The New Cranmer Society is:

A movement within the Anglican Church of Melbourne encouraging the promotion of the Good News of Jesus in ways which can be heard and understood.

The New Cranmer Society promotes:

  • Effective church governance which responds to the demands of today but is consistent with the teaching of Scripture / New Testament.
  • Contemporary Biblical Anglicanism
  • Orthodoxy

From the President - Malcolm Woolrich :

Welcome to the New Cranmer Society website. Archbishop Thomas Cranmer (1489-1556) sought to promote preaching and the proclamation of the Good News in ways that ordinary people could understand, while upholding and not diluting the Bible's authority.    

Such aims are as relevant today as they were 500 years ago.    

The New Cranmer Society similarly endeavors to encourage our church leaders and institutions to be faithful to the teachings of Scripture and orthodox Anglicanism, and to express these truths in ways that are contemporary and mission-focused.    

Please consider our principles and objectives which are set out in this web-site, and our invitation to join the New Cranmer Society.  We seek to act with Christian integrity and prayerfulness, confident that God is at work in the cities of Melbourne and Geelong.

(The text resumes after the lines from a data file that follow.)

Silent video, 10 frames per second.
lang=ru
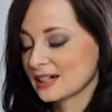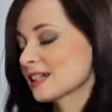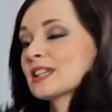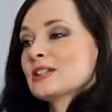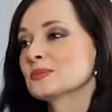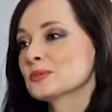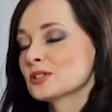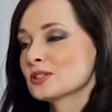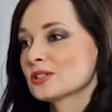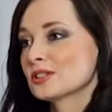
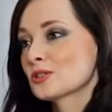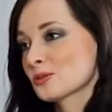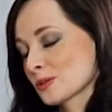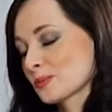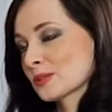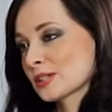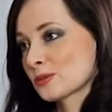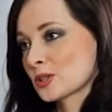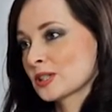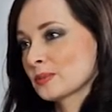Какие-нибудь еще
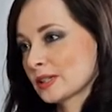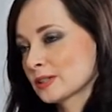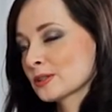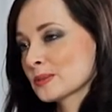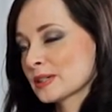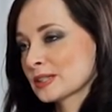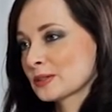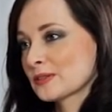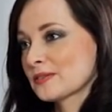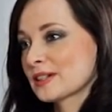спортсооружения планируется
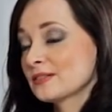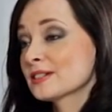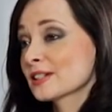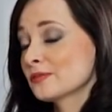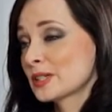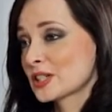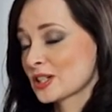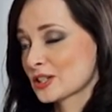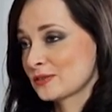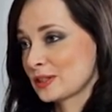построить в Северодвинске в
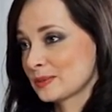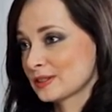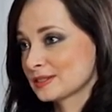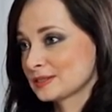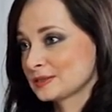ближайшее время?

We welcome your prayers and support.

Malcolm Woolrich

Principles

The New Cranmer Society adheres to the constitutional position of the Anglican Church of Australia with its historic declarations applied in their orthodox sense.

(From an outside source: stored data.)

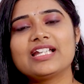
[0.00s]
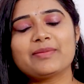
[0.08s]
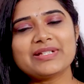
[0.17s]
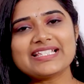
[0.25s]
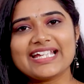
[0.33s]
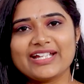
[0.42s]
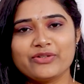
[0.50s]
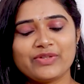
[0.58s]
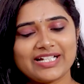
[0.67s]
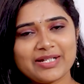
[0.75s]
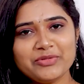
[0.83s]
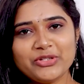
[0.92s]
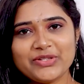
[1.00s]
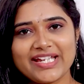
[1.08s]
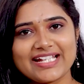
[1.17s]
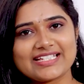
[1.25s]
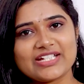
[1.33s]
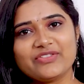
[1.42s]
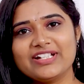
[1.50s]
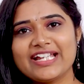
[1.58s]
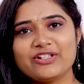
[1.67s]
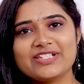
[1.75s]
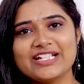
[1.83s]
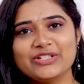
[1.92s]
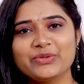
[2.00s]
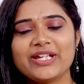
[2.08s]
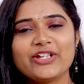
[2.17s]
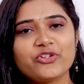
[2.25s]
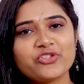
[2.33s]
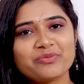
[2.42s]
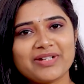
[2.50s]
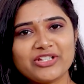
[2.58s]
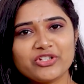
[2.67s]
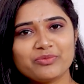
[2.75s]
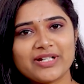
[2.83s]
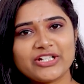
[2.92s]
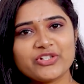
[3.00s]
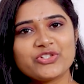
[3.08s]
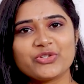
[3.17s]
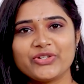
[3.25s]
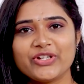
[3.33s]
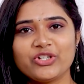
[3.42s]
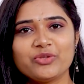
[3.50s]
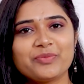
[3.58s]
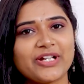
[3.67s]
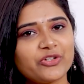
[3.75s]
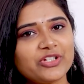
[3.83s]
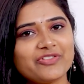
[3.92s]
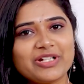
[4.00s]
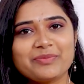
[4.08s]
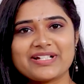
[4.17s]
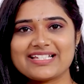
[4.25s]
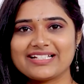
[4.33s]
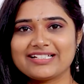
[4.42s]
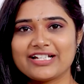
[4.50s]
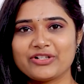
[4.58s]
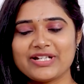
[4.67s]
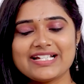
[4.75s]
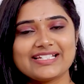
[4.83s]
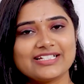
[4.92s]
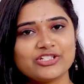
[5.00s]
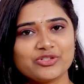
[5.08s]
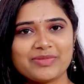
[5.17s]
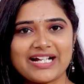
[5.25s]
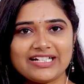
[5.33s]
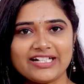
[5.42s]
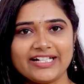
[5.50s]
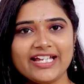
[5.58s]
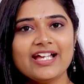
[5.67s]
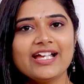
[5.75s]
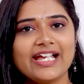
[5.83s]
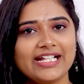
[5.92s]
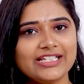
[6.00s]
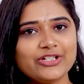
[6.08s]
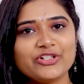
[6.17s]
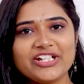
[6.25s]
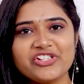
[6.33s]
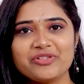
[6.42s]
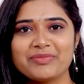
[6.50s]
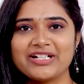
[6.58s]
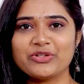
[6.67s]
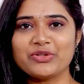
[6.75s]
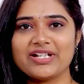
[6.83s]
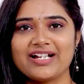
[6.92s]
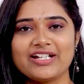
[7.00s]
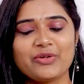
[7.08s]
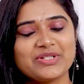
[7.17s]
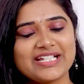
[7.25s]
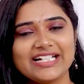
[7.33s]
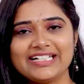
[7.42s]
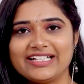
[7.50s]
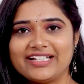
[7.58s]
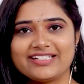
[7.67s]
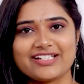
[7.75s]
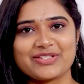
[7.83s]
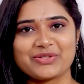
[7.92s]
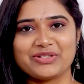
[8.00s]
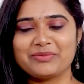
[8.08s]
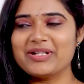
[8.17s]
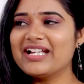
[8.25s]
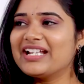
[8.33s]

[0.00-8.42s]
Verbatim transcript: నమస్తే వెల్కమ్ టు టీఎక్స్ టీవీ నేను సింధు ఈరోజు మనతో పాటు స్టూడియోలో ప్రకృతి వనం ప్రసాద్ గారు ఉన్నారు సార్తో మాట్లాడి హెల్త్ గురించి మనకున్న డౌట్స్ అని క్లియర్ చేసుకున్నాం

As well as upholding orthodox Christian belief, the New Cranmer Society seeks to adopt and apply in a renewed and current form the strategies used by Archbishop Thomas Cranmer including:

  • Working for continuous reform of the Church and its institutional structures to bring them into greater consonance with the Scriptures while responding to the demands of the time;
  • Proclaiming the gospel in idiom that will be "heard not only with the ears but also heart, spirit and mind".

Objectives

The objective of The New Cranmer Society is to unite in one association members of the Anglican Church in the diocese of Melbourne who wish to promote:

  1. The presentation of considered contributions to Synod, Synod related bodies, the Archbishop and Council of the Diocese and other diocesan councils and committees and governing bodies of Anglican organisations in the diocese of Melbourne generally;
  2. The identification and encouragement of the election and appointment of qualified and committed persons to membership of incumbency committees, and the bodies referred to in (a);
  3. Co-ordinated co-operative action by parishes and extra parochial organisations on matters of common concern;

 

About Thomas Cranmer


Who Was Thomas Cranmer?

Thomas Cranmer was summoned to become Archbishop of Canterbury in 1533. Later he said, "there never was man came more unwillingly to a bishopric than I did to that." He was a man of the Bible, a preaching theologian and a superb liturgiologist.

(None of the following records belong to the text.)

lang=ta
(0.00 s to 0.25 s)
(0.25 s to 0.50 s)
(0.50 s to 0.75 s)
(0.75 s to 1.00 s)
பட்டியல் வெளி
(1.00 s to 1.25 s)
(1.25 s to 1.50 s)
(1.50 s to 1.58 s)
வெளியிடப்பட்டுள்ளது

From 1534 he worked with others for the authorisation of an English Bible. With his fellow reformers, Cranmer was eager to promote biblical preaching and especially the doctrine of justification by faith alone through the grace of Christ.

The 1552 Book of Common Prayer was full of scripture and upheld the Bible's authority. It was for common prayer, involving the congregation.

Cranmer is recognised for his commitment to helping ordinary people understand the Good News of Christ and participate fully in their worship to God in a form they could understand.